What this task involves: Beneath this line sits some data. Return only its lines from the one holding "[2:25.90-2:26.90]" through the one holding "[2:15.90-2:37.20]", inclusive, exactly, with the images removed.

Information provided:

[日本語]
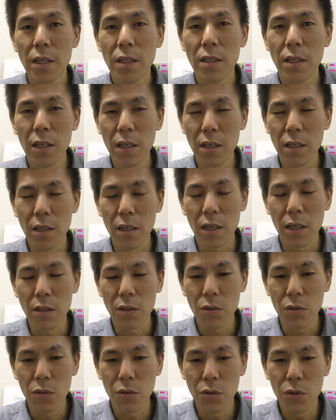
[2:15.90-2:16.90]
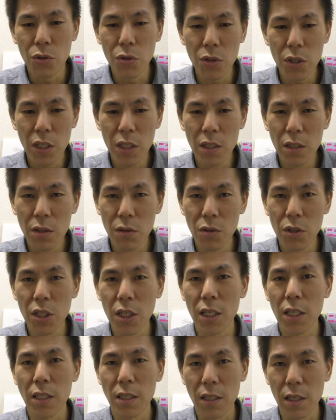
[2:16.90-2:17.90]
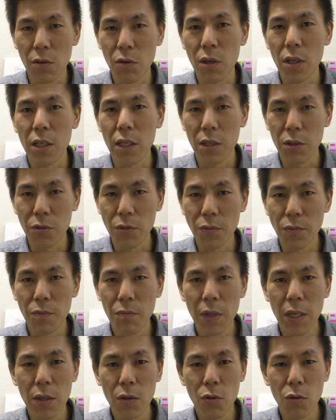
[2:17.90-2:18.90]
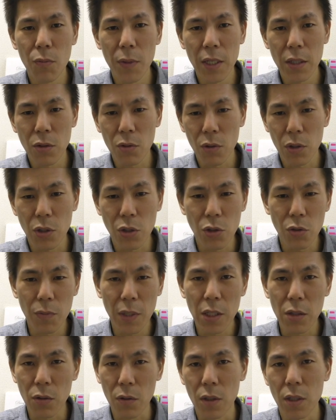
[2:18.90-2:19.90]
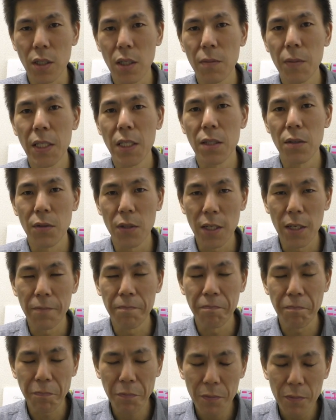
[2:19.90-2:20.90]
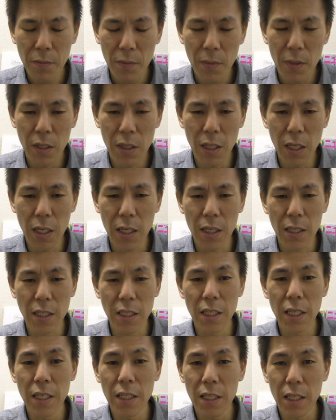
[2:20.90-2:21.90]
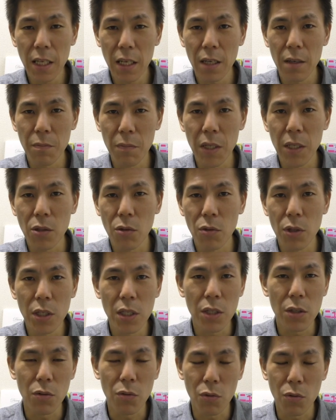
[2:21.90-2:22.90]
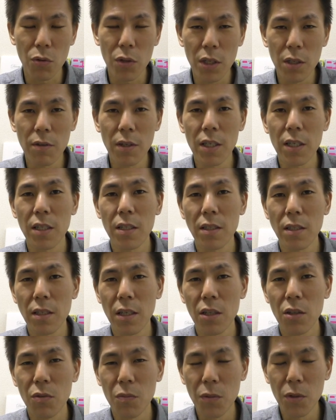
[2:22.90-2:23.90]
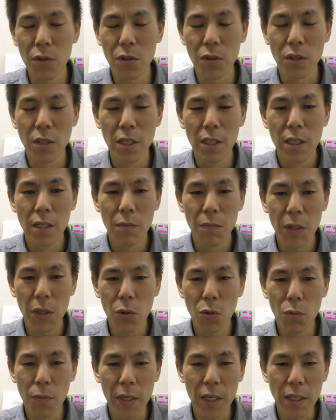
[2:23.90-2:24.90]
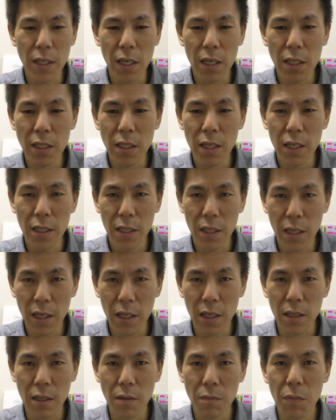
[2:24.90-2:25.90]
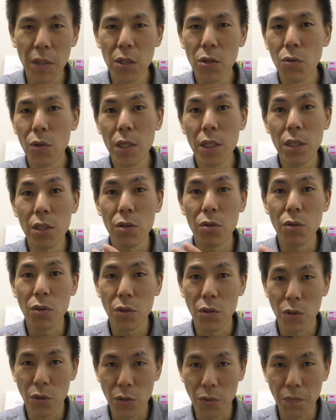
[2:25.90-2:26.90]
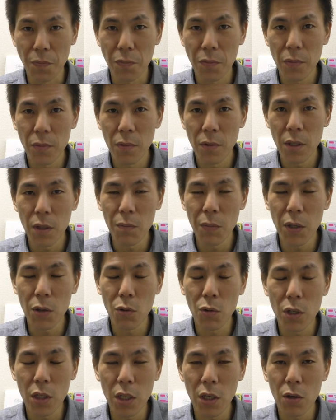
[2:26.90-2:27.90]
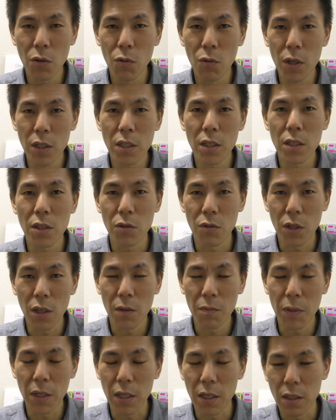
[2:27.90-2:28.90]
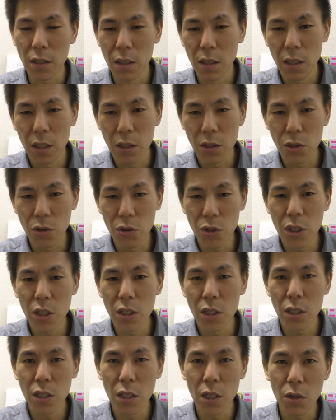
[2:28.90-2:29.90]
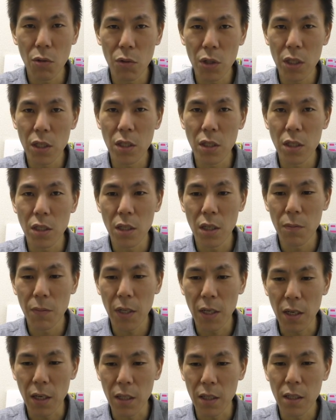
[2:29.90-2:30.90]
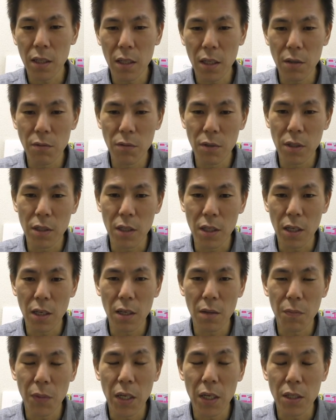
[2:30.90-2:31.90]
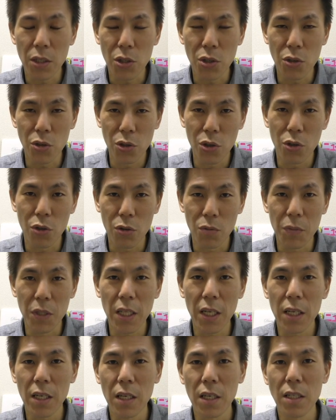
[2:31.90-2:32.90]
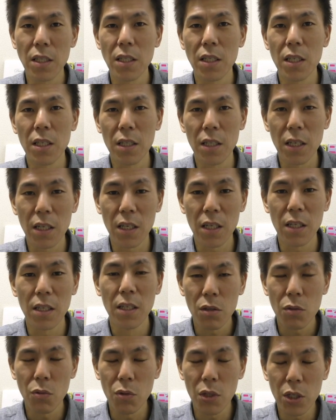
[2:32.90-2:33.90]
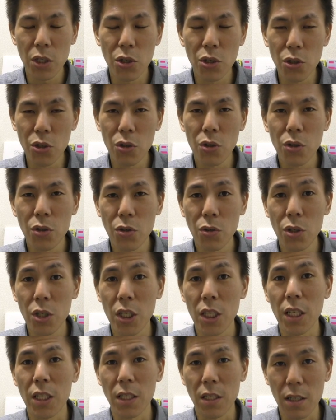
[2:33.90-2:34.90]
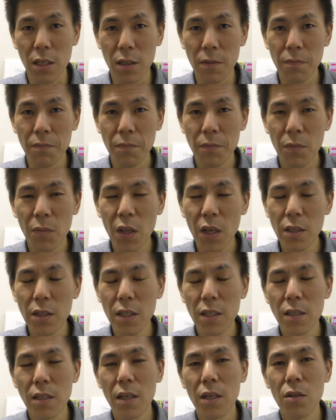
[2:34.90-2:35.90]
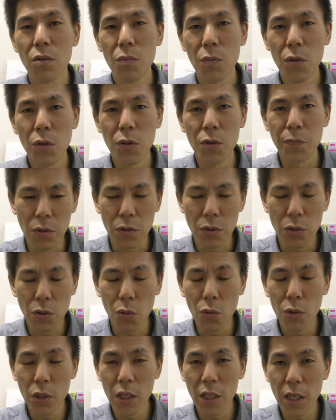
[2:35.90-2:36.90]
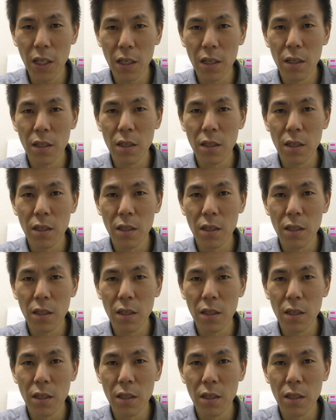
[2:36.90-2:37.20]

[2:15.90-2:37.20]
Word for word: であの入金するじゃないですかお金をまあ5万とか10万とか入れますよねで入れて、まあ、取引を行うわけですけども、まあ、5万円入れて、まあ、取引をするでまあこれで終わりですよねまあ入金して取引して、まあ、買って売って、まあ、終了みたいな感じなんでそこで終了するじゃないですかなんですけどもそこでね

Task response:
[2:25.90-2:26.90]
[2:26.90-2:27.90]
[2:27.90-2:28.90]
[2:28.90-2:29.90]
[2:29.90-2:30.90]
[2:30.90-2:31.90]
[2:31.90-2:32.90]
[2:32.90-2:33.90]
[2:33.90-2:34.90]
[2:34.90-2:35.90]
[2:35.90-2:36.90]
[2:36.90-2:37.20]

[2:15.90-2:37.20]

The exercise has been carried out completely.